Revenues at Parks and Resorts rose 6% to $4.6 billion and operating income rose 13% to $1.1 billion.

Studio revenues fell 7% to $2.5 billion and operating income slipped $842 million.

Merrill Lynch reiterated a Buy rating with a $125 price objective. The firm believes that Disney shares will outperform peers given their exposure to accelerating Parks & Resorts fundamentals, continued Studio strength with a positive outlook, steady growth at Media Networks and improving profitability at Consumer Products. Merrill Lynch further detailed in its report:

Although DIS sentiment has been pressured on ESPN and NT comp concerns we remain bullish on: (1) Shanghai Disney/China potential, (2) a solid pipeline of theatrical/CP fare, (3) stable-to-low-growth Media Networks (aided by virtual MVPD launches) and (4) bestin- class Parks (w/Avatar Land opening May 27 and Toy Story/Star Wars Land opening CY2019).
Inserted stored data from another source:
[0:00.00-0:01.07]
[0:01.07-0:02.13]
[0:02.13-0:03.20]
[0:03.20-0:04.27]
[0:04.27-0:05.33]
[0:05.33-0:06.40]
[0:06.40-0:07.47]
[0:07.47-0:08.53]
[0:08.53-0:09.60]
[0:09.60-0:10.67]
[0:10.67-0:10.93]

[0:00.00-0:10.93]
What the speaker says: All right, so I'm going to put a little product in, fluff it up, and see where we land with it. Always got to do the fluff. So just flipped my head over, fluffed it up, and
We anticipate a solid film slate in FY17E (incl. Beauty and the Beast, Guardians of the Galaxy 2, Pirates of the Caribbean 5 and Cars 3) and FY18E (Star Wars VIII, Avengers: Infinity War and Untitled Han Solo). With DIS trading at a -10% CY18 P/E discount to the market, we reiterate our Buy rating on shares.
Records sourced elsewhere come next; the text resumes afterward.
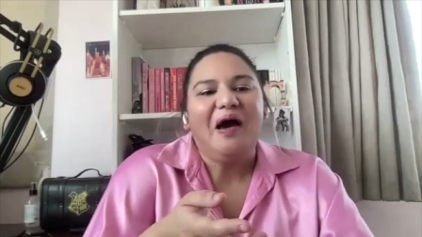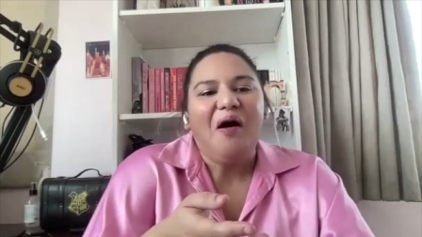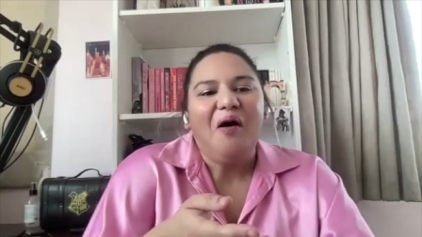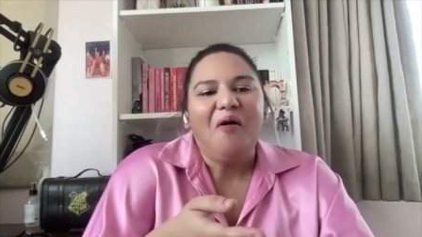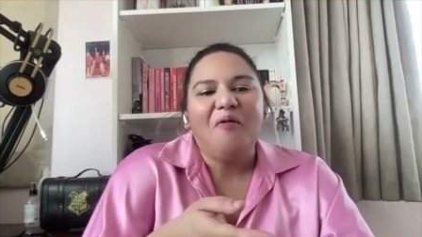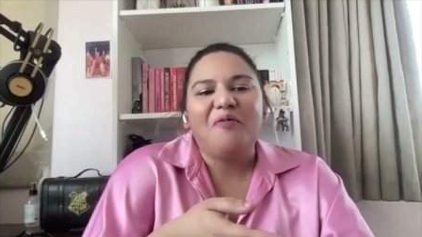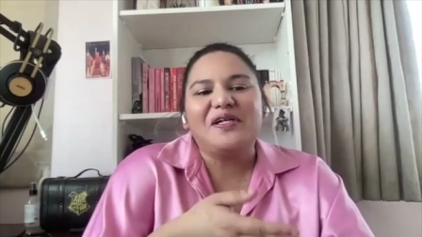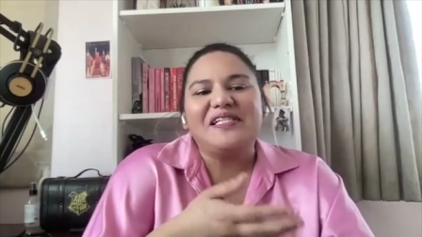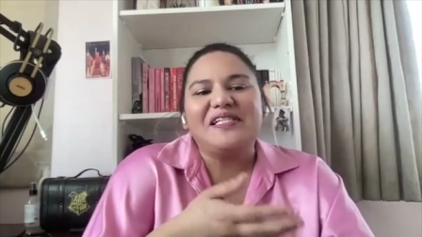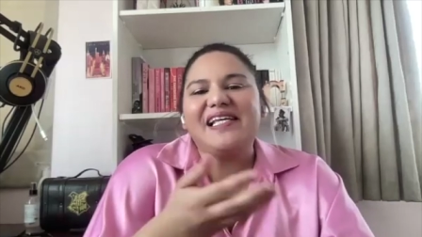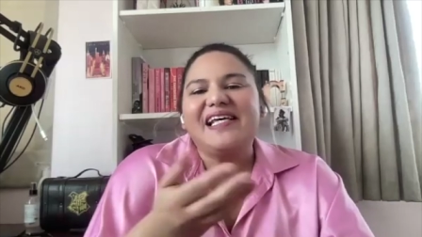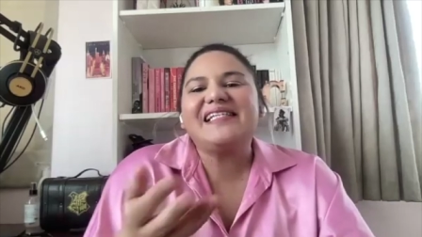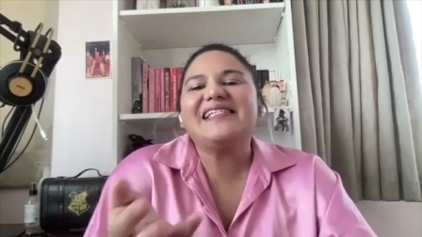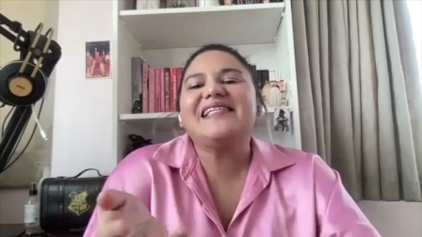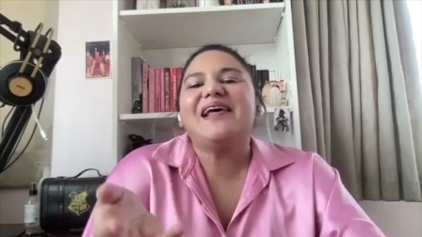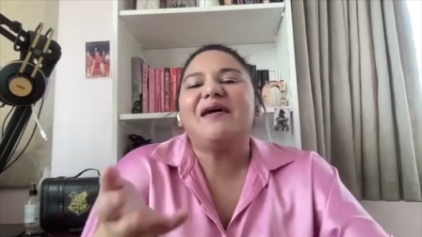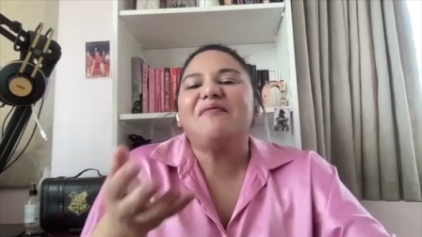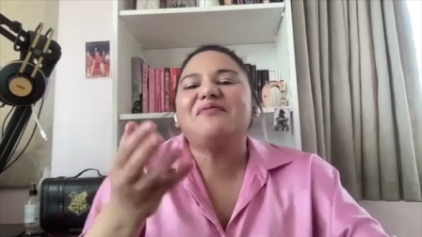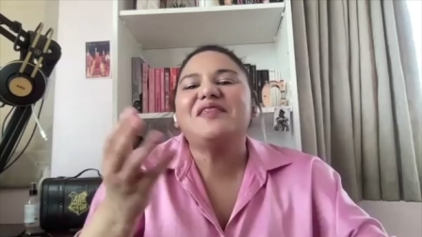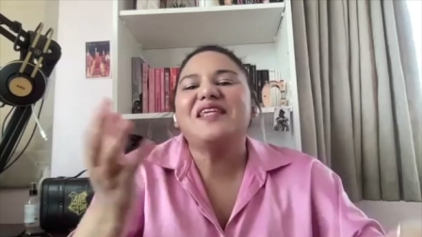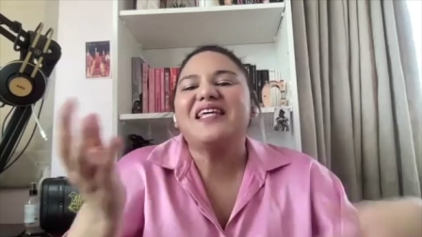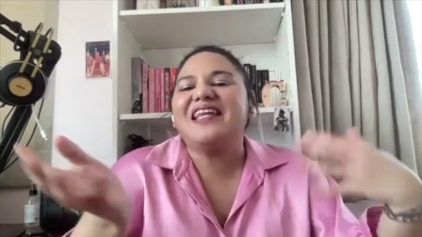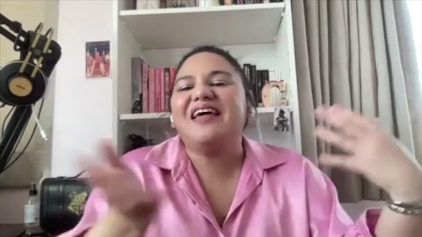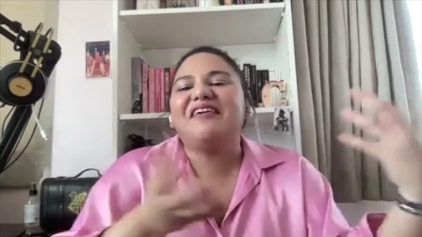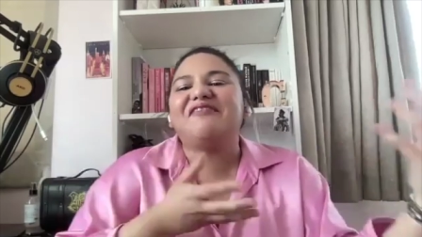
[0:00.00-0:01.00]
was that
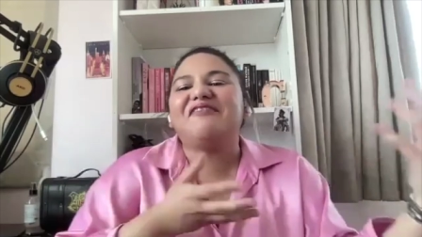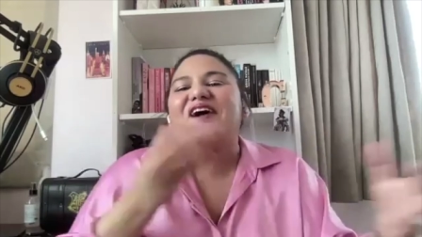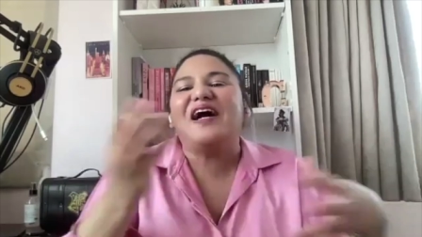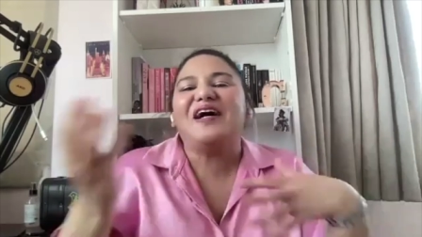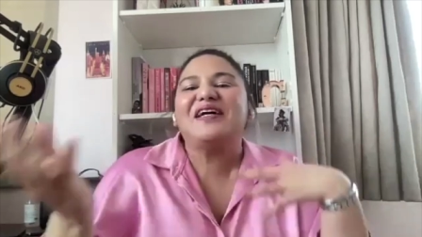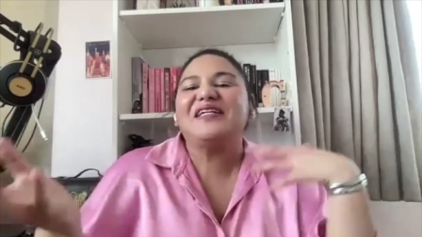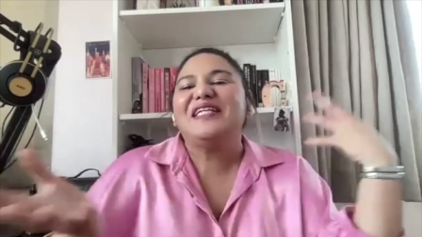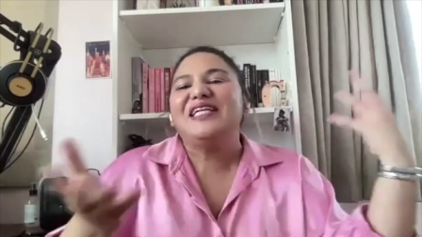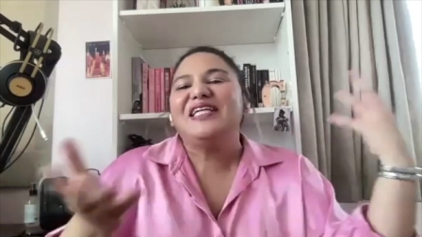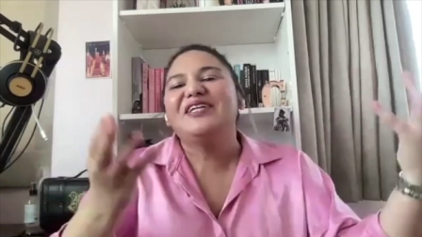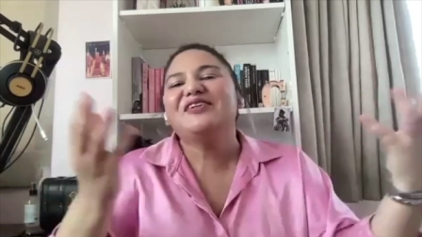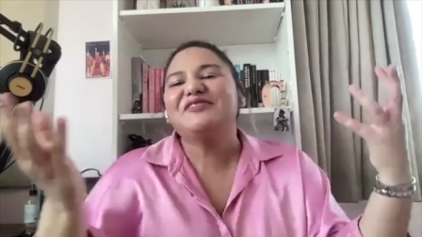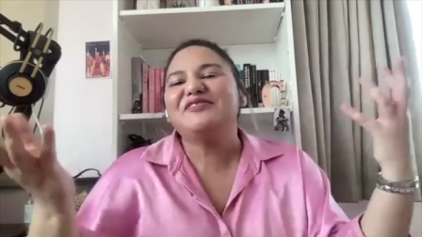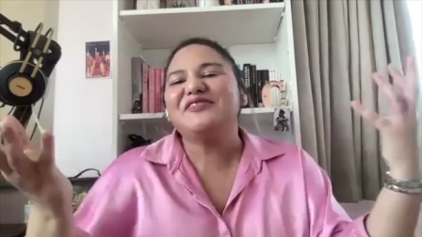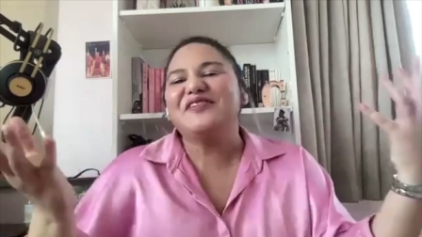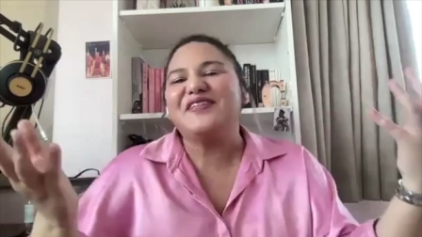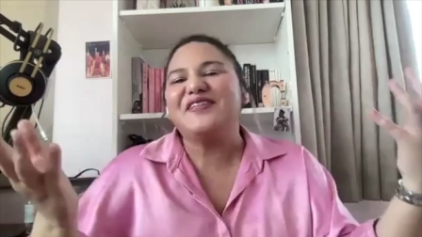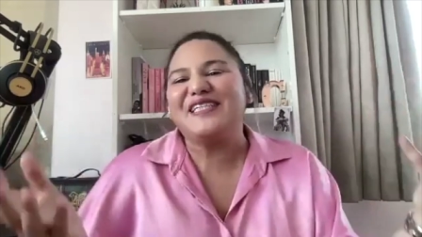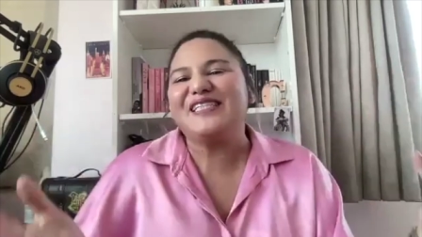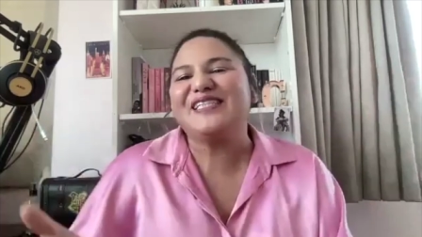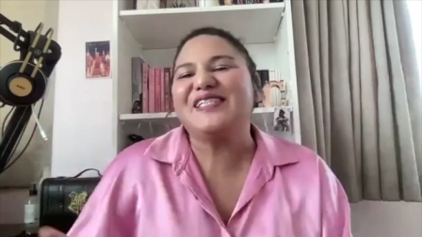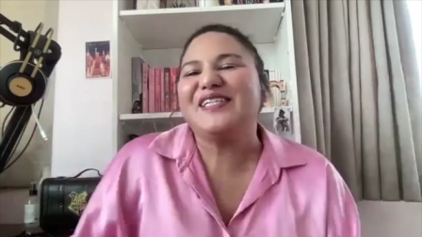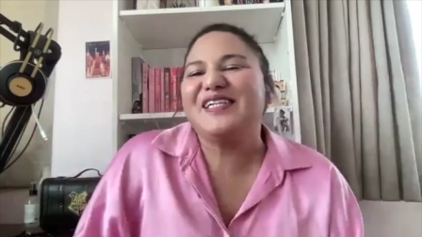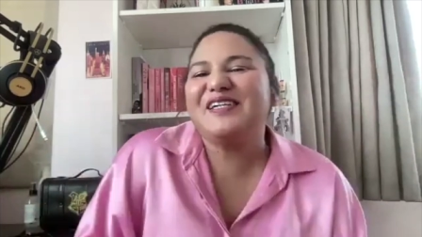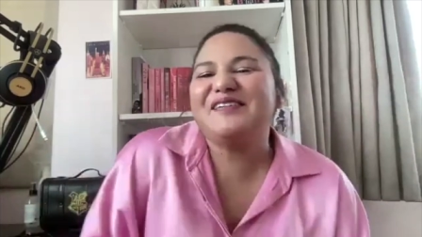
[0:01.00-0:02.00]
something they found new for the
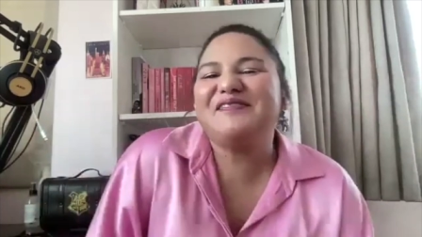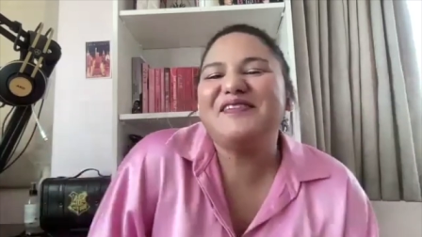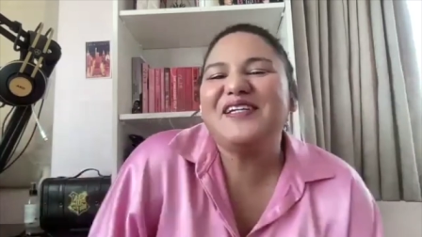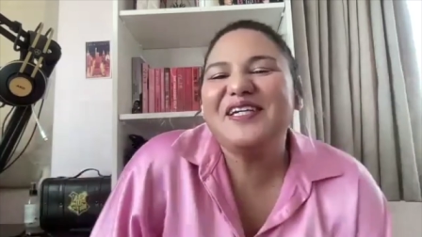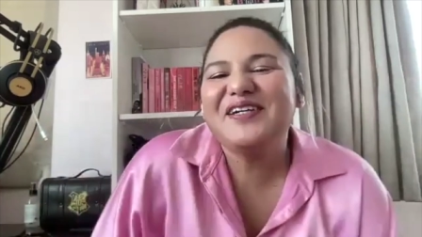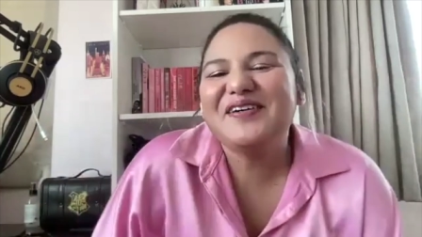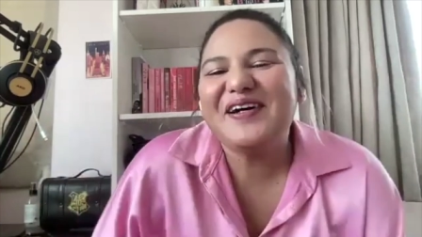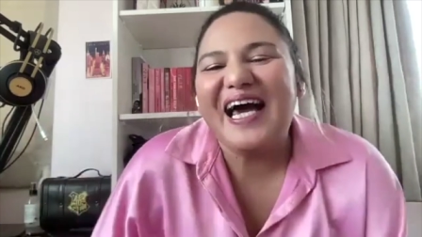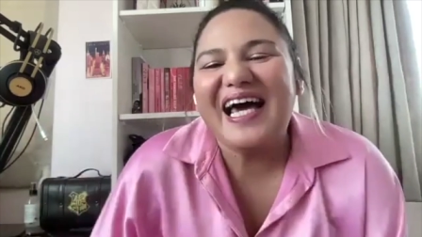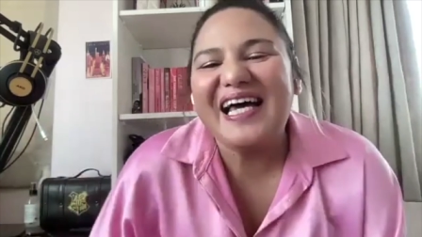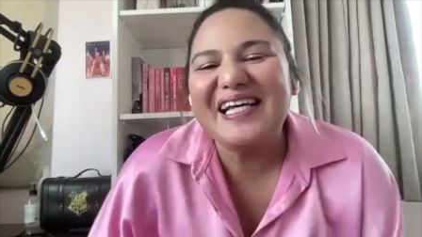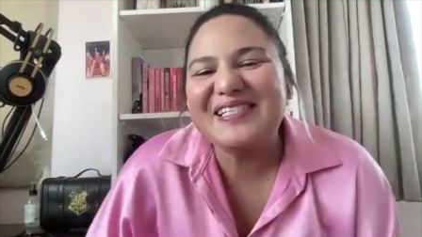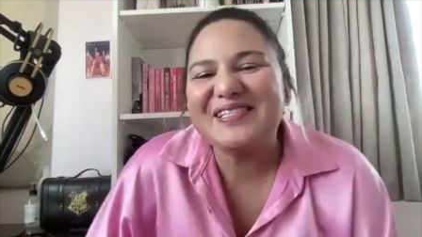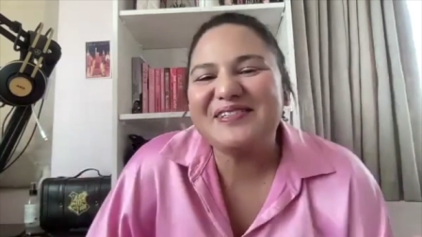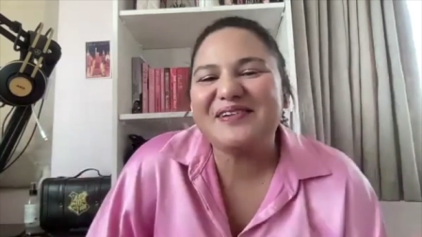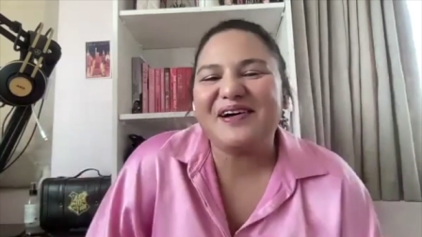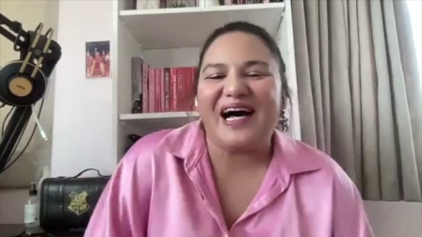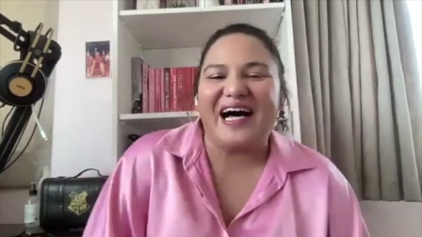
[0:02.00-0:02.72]
two of you as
Argus maintained a Buy rating for Disney with a $129 price target. In its report, this independent research firm commented:

With its investment in Major League Baseball’s BAMTech platform, Disney is clearly moving toward the development of its own over-the-top streaming ESPN video service. While this may not end the debate over ESPN’s place in the emerging/converging cable/OTT distribution landscape, we see the BAMTech deal as a major step in the right direction and as a hedge against further traditional cable subscriber losses. Although increased investment in Shanghai Disneyland and other projects has weighed on earnings, Disney is also positioning itself for long-term growth. However, Disney has warned that it expects only ‘modest growth’ in FY17. It also looks for FY17 to be an ‘anomaly’ in the company’s earnings ‘growth trajectory’ due to a tough prior-year comparison and other issues.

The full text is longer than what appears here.